## Your goal:
A faithful, word-for-word copy of the records is required, and it must contain no pictures.
-=-=-
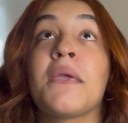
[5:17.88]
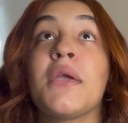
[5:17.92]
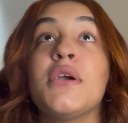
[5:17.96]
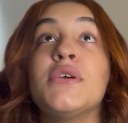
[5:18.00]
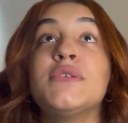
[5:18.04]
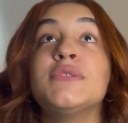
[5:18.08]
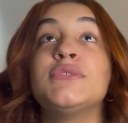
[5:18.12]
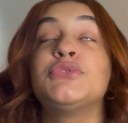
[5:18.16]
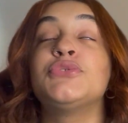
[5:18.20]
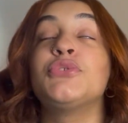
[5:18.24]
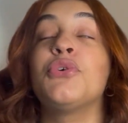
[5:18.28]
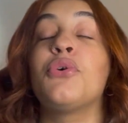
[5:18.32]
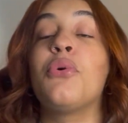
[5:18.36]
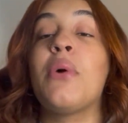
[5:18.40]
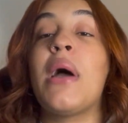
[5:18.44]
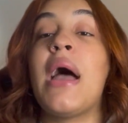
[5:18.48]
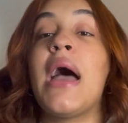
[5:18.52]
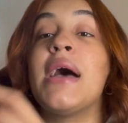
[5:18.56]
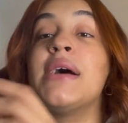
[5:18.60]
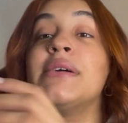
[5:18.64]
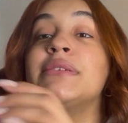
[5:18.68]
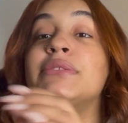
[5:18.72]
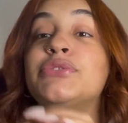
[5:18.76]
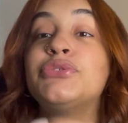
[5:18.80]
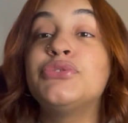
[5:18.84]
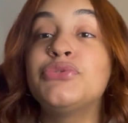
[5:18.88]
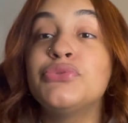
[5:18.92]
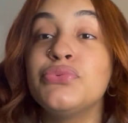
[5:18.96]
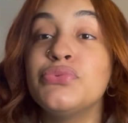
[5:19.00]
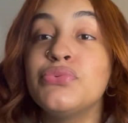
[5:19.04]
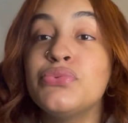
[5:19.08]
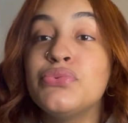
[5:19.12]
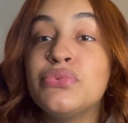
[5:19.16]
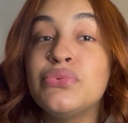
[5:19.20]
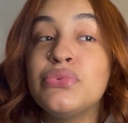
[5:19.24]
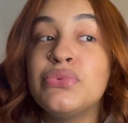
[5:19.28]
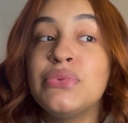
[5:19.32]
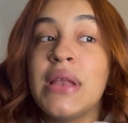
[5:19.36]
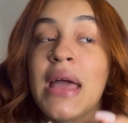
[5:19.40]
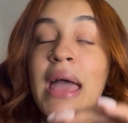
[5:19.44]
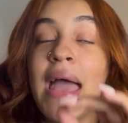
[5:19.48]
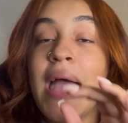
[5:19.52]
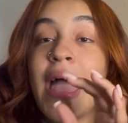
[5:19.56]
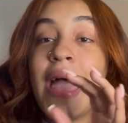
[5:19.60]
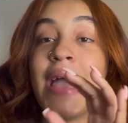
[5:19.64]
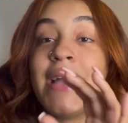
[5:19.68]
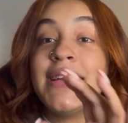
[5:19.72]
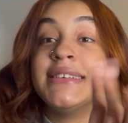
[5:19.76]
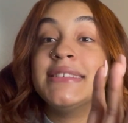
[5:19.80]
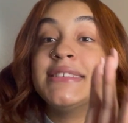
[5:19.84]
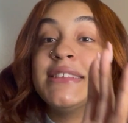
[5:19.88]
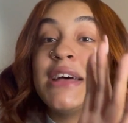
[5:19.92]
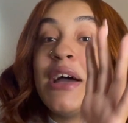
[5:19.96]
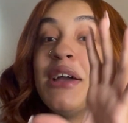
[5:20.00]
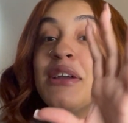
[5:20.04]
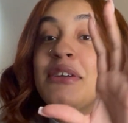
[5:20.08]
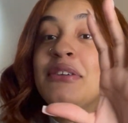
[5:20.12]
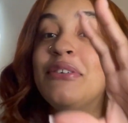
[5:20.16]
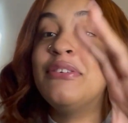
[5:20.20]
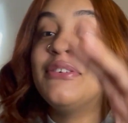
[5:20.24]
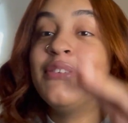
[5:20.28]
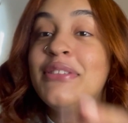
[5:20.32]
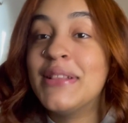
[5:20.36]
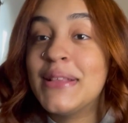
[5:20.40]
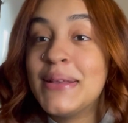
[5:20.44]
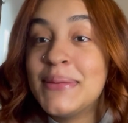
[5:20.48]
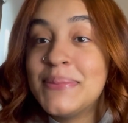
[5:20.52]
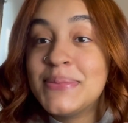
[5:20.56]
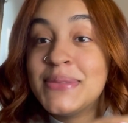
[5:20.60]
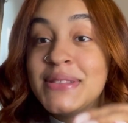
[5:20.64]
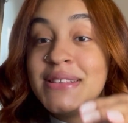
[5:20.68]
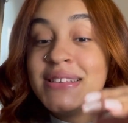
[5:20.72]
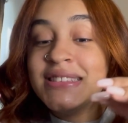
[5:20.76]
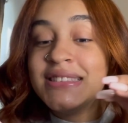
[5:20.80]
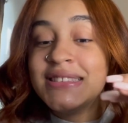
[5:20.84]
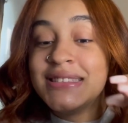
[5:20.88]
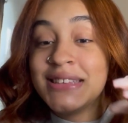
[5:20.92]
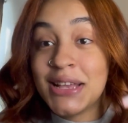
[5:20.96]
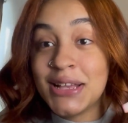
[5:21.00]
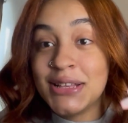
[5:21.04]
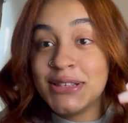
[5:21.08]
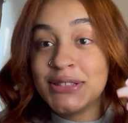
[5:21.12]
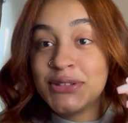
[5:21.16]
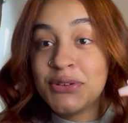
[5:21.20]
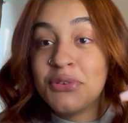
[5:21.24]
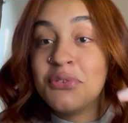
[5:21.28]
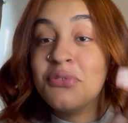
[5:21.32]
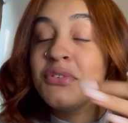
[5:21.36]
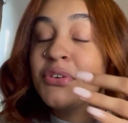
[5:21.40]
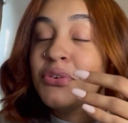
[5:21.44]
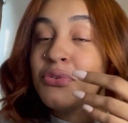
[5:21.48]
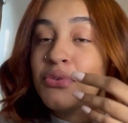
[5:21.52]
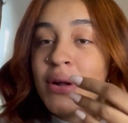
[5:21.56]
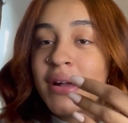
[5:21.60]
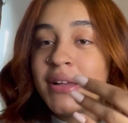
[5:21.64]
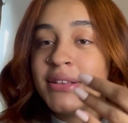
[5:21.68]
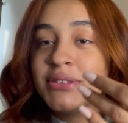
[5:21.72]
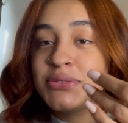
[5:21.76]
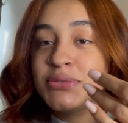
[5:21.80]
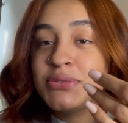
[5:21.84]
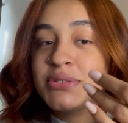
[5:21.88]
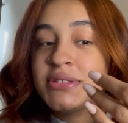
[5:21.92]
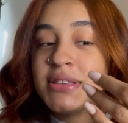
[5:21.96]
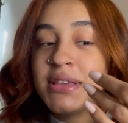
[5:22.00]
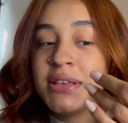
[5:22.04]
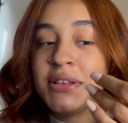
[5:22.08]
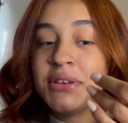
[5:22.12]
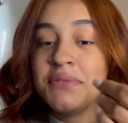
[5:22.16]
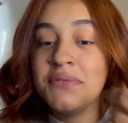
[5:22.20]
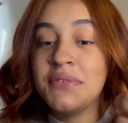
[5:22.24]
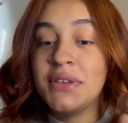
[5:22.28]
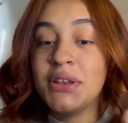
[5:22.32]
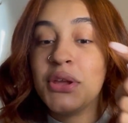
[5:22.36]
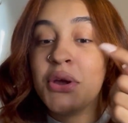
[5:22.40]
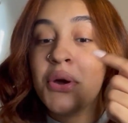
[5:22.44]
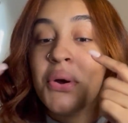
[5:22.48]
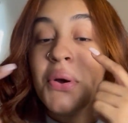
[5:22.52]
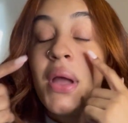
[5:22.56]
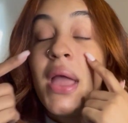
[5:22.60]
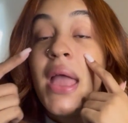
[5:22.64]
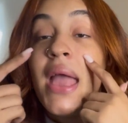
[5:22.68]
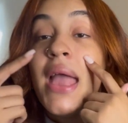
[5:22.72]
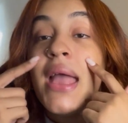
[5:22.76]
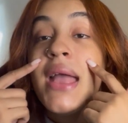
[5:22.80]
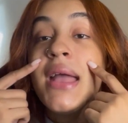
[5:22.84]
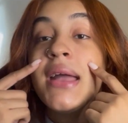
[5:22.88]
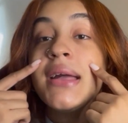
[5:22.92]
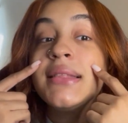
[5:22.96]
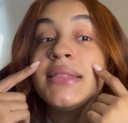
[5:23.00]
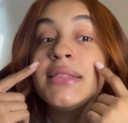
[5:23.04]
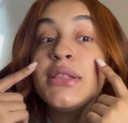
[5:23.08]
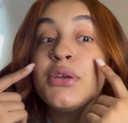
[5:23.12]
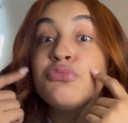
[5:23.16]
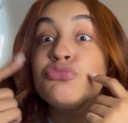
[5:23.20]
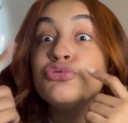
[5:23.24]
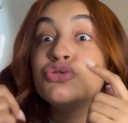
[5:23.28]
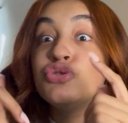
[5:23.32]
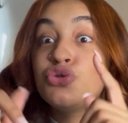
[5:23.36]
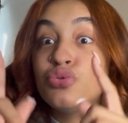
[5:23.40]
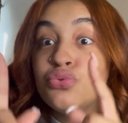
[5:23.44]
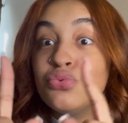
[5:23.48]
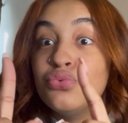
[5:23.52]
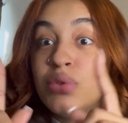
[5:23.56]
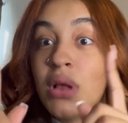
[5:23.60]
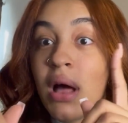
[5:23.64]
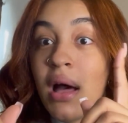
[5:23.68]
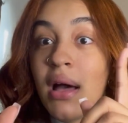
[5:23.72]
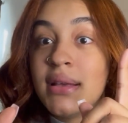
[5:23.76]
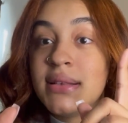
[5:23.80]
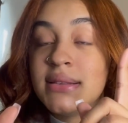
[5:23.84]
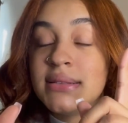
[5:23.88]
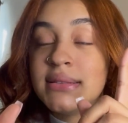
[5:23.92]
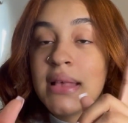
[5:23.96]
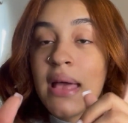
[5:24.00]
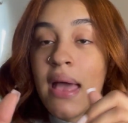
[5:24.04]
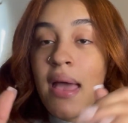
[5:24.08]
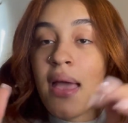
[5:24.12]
So as soon as I flipped the test over, you guys will see in the video, there was two lines.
-=-=-
## Response to the task:
[5:17.88]
[5:17.92]
[5:17.96]
[5:18.00]
[5:18.04]
[5:18.08]
[5:18.12]
[5:18.16]
[5:18.20]
[5:18.24]
[5:18.28]
[5:18.32]
[5:18.36]
[5:18.40]
[5:18.44]
[5:18.48]
[5:18.52]
[5:18.56]
[5:18.60]
[5:18.64]
[5:18.68]
[5:18.72]
[5:18.76]
[5:18.80]
[5:18.84]
[5:18.88]
[5:18.92]
[5:18.96]
[5:19.00]
[5:19.04]
[5:19.08]
[5:19.12]
[5:19.16]
[5:19.20]
[5:19.24]
[5:19.28]
[5:19.32]
[5:19.36]
[5:19.40]
[5:19.44]
[5:19.48]
[5:19.52]
[5:19.56]
[5:19.60]
[5:19.64]
[5:19.68]
[5:19.72]
[5:19.76]
[5:19.80]
[5:19.84]
[5:19.88]
[5:19.92]
[5:19.96]
[5:20.00]
[5:20.04]
[5:20.08]
[5:20.12]
[5:20.16]
[5:20.20]
[5:20.24]
[5:20.28]
[5:20.32]
[5:20.36]
[5:20.40]
[5:20.44]
[5:20.48]
[5:20.52]
[5:20.56]
[5:20.60]
[5:20.64]
[5:20.68]
[5:20.72]
[5:20.76]
[5:20.80]
[5:20.84]
[5:20.88]
[5:20.92]
[5:20.96]
[5:21.00]
[5:21.04]
[5:21.08]
[5:21.12]
[5:21.16]
[5:21.20]
[5:21.24]
[5:21.28]
[5:21.32]
[5:21.36]
[5:21.40]
[5:21.44]
[5:21.48]
[5:21.52]
[5:21.56]
[5:21.60]
[5:21.64]
[5:21.68]
[5:21.72]
[5:21.76]
[5:21.80]
[5:21.84]
[5:21.88]
[5:21.92]
[5:21.96]
[5:22.00]
[5:22.04]
[5:22.08]
[5:22.12]
[5:22.16]
[5:22.20]
[5:22.24]
[5:22.28]
[5:22.32]
[5:22.36]
[5:22.40]
[5:22.44]
[5:22.48]
[5:22.52]
[5:22.56]
[5:22.60]
[5:22.64]
[5:22.68]
[5:22.72]
[5:22.76]
[5:22.80]
[5:22.84]
[5:22.88]
[5:22.92]
[5:22.96]
[5:23.00]
[5:23.04]
[5:23.08]
[5:23.12]
[5:23.16]
[5:23.20]
[5:23.24]
[5:23.28]
[5:23.32]
[5:23.36]
[5:23.40]
[5:23.44]
[5:23.48]
[5:23.52]
[5:23.56]
[5:23.60]
[5:23.64]
[5:23.68]
[5:23.72]
[5:23.76]
[5:23.80]
[5:23.84]
[5:23.88]
[5:23.92]
[5:23.96]
[5:24.00]
[5:24.04]
[5:24.08]
[5:24.12]
So as soon as I flipped the test over, you guys will see in the video, there was two lines.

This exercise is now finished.